**AIM OF THE EXERCISE:** Every entry should be duplicated verbatim, and no picture may appear in the copy.
*** DATASET RECORDS ***
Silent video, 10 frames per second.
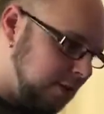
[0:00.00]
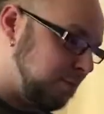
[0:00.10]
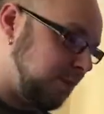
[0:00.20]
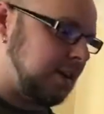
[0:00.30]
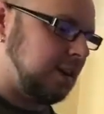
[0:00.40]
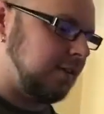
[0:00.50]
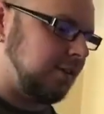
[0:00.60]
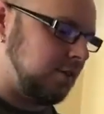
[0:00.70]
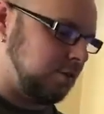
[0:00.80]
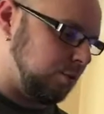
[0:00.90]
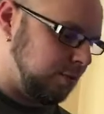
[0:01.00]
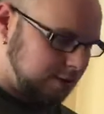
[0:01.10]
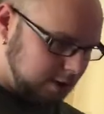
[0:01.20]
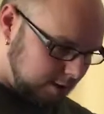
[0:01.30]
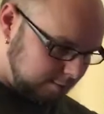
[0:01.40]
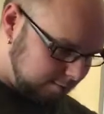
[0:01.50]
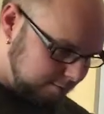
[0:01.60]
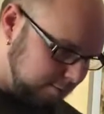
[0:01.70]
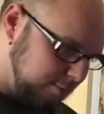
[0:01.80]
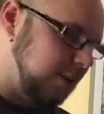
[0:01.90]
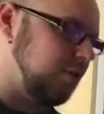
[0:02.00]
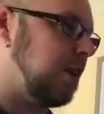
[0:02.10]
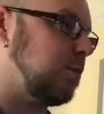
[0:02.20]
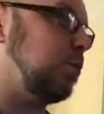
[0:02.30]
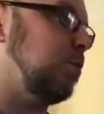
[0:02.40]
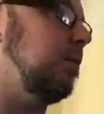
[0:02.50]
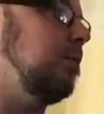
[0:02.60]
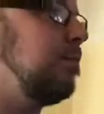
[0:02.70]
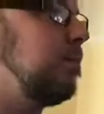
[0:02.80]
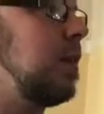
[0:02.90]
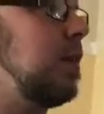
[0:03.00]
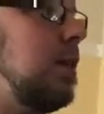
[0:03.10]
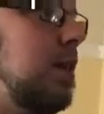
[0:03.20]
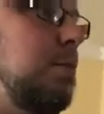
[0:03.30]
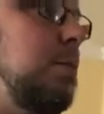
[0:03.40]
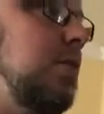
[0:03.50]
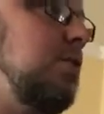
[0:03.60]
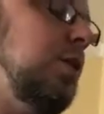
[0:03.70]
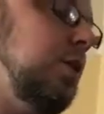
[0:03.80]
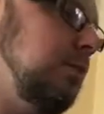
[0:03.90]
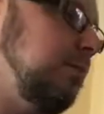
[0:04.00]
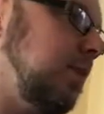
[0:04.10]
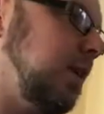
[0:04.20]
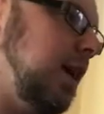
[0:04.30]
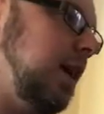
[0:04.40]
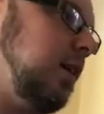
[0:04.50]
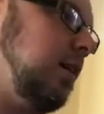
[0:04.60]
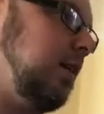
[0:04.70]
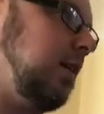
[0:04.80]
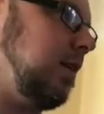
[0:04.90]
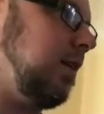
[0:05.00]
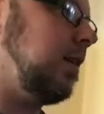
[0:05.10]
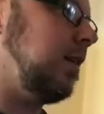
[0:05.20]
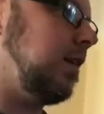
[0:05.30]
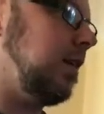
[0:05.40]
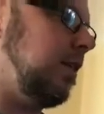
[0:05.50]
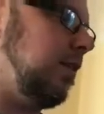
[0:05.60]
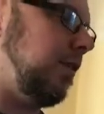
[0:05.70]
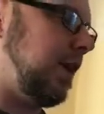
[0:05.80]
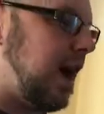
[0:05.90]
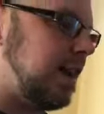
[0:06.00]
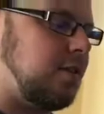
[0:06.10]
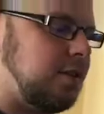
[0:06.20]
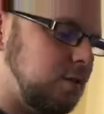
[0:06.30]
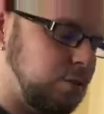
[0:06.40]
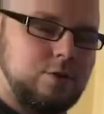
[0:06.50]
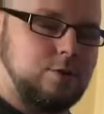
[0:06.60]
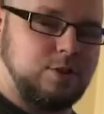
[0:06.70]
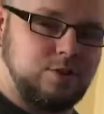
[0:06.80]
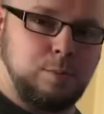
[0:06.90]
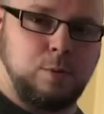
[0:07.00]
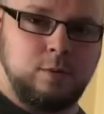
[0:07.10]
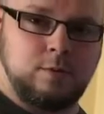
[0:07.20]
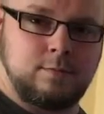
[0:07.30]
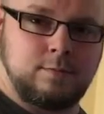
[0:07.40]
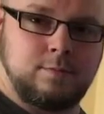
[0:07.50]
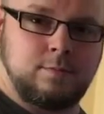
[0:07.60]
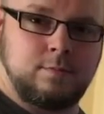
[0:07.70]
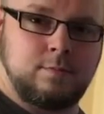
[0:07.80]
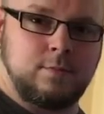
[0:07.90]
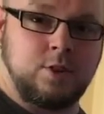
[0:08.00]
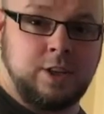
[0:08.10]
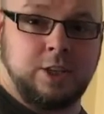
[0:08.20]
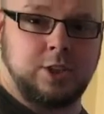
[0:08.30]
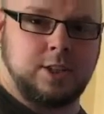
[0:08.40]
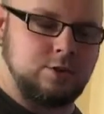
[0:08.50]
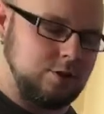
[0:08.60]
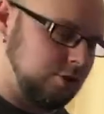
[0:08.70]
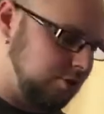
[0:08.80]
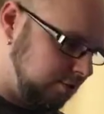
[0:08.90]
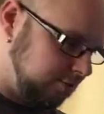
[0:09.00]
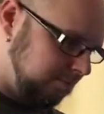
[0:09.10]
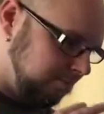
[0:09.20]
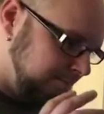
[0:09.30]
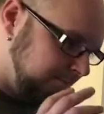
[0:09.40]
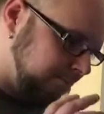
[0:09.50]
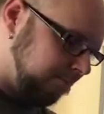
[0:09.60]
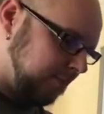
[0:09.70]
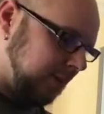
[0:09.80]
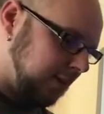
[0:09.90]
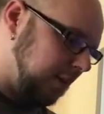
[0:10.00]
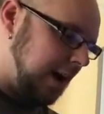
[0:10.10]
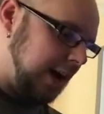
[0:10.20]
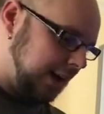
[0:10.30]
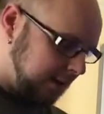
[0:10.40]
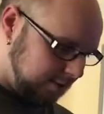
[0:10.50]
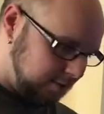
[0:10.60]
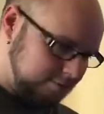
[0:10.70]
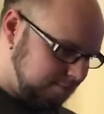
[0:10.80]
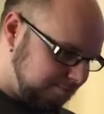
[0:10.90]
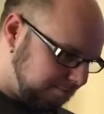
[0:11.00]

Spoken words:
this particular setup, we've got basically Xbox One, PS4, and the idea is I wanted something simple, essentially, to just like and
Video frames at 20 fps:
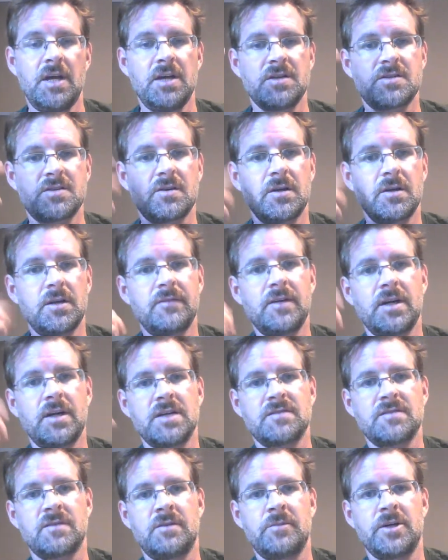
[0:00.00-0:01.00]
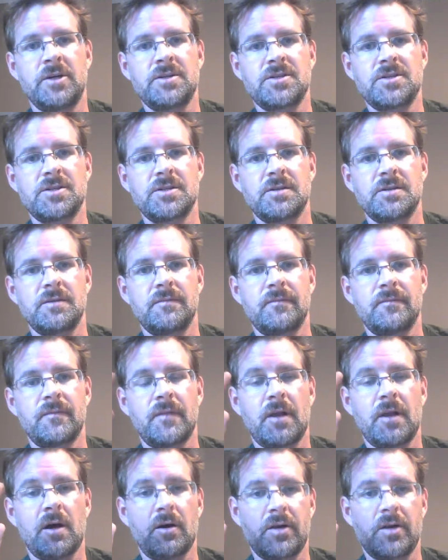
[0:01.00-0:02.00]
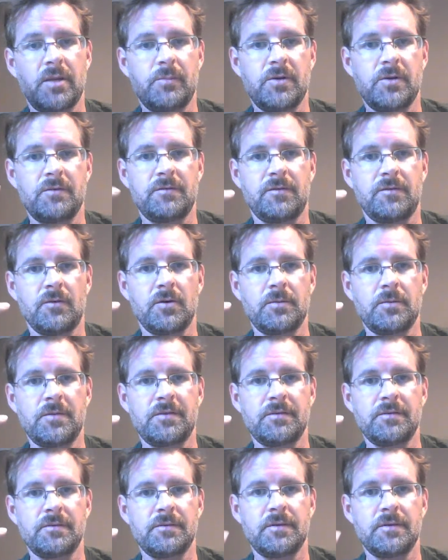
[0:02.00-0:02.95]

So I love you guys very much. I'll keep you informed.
*** End of DATASET RECORDS ***
**WRITTEN ANSWER:**
Silent video, 10 frames per second.
[0:00.00]
[0:00.10]
[0:00.20]
[0:00.30]
[0:00.40]
[0:00.50]
[0:00.60]
[0:00.70]
[0:00.80]
[0:00.90]
[0:01.00]
[0:01.10]
[0:01.20]
[0:01.30]
[0:01.40]
[0:01.50]
[0:01.60]
[0:01.70]
[0:01.80]
[0:01.90]
[0:02.00]
[0:02.10]
[0:02.20]
[0:02.30]
[0:02.40]
[0:02.50]
[0:02.60]
[0:02.70]
[0:02.80]
[0:02.90]
[0:03.00]
[0:03.10]
[0:03.20]
[0:03.30]
[0:03.40]
[0:03.50]
[0:03.60]
[0:03.70]
[0:03.80]
[0:03.90]
[0:04.00]
[0:04.10]
[0:04.20]
[0:04.30]
[0:04.40]
[0:04.50]
[0:04.60]
[0:04.70]
[0:04.80]
[0:04.90]
[0:05.00]
[0:05.10]
[0:05.20]
[0:05.30]
[0:05.40]
[0:05.50]
[0:05.60]
[0:05.70]
[0:05.80]
[0:05.90]
[0:06.00]
[0:06.10]
[0:06.20]
[0:06.30]
[0:06.40]
[0:06.50]
[0:06.60]
[0:06.70]
[0:06.80]
[0:06.90]
[0:07.00]
[0:07.10]
[0:07.20]
[0:07.30]
[0:07.40]
[0:07.50]
[0:07.60]
[0:07.70]
[0:07.80]
[0:07.90]
[0:08.00]
[0:08.10]
[0:08.20]
[0:08.30]
[0:08.40]
[0:08.50]
[0:08.60]
[0:08.70]
[0:08.80]
[0:08.90]
[0:09.00]
[0:09.10]
[0:09.20]
[0:09.30]
[0:09.40]
[0:09.50]
[0:09.60]
[0:09.70]
[0:09.80]
[0:09.90]
[0:10.00]
[0:10.10]
[0:10.20]
[0:10.30]
[0:10.40]
[0:10.50]
[0:10.60]
[0:10.70]
[0:10.80]
[0:10.90]
[0:11.00]

Spoken words:
this particular setup, we've got basically Xbox One, PS4, and the idea is I wanted something simple, essentially, to just like and
Video frames at 20 fps:
[0:00.00-0:01.00]
[0:01.00-0:02.00]
[0:02.00-0:02.95]

So I love you guys very much. I'll keep you informed.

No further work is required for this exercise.